== ABOUT THIS EXERCISE ==
Reproduce the lines below verbatim. Pictures are to be omitted.

== EXCERPTED RECORDS ==
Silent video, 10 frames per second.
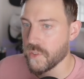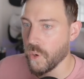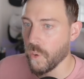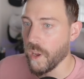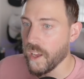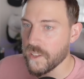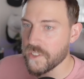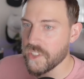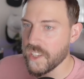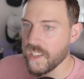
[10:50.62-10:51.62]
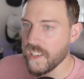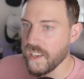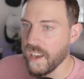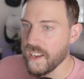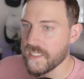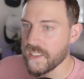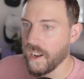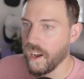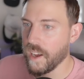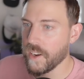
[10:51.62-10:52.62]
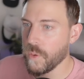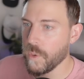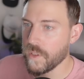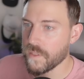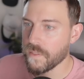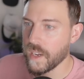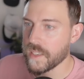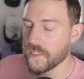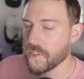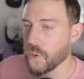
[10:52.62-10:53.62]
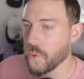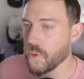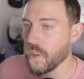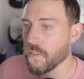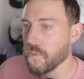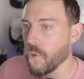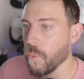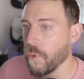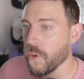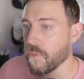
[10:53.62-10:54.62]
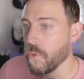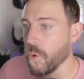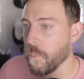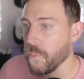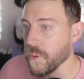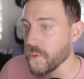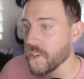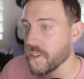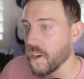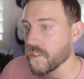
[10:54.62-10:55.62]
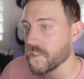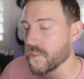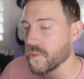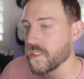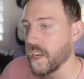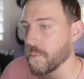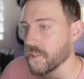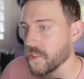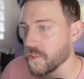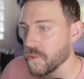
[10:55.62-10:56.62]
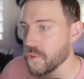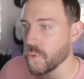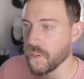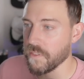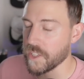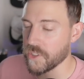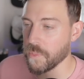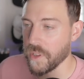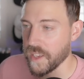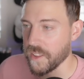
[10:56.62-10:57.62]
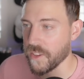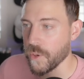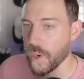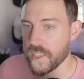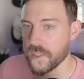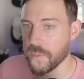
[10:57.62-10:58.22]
So LGES and Honda will invest a total of $4.4 billion to establish a new joint venture plant in the US.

== OUTPUT BELOW ==
Silent video, 10 frames per second.
[10:50.62-10:51.62]
[10:51.62-10:52.62]
[10:52.62-10:53.62]
[10:53.62-10:54.62]
[10:54.62-10:55.62]
[10:55.62-10:56.62]
[10:56.62-10:57.62]
[10:57.62-10:58.22]
So LGES and Honda will invest a total of $4.4 billion to establish a new joint venture plant in the US.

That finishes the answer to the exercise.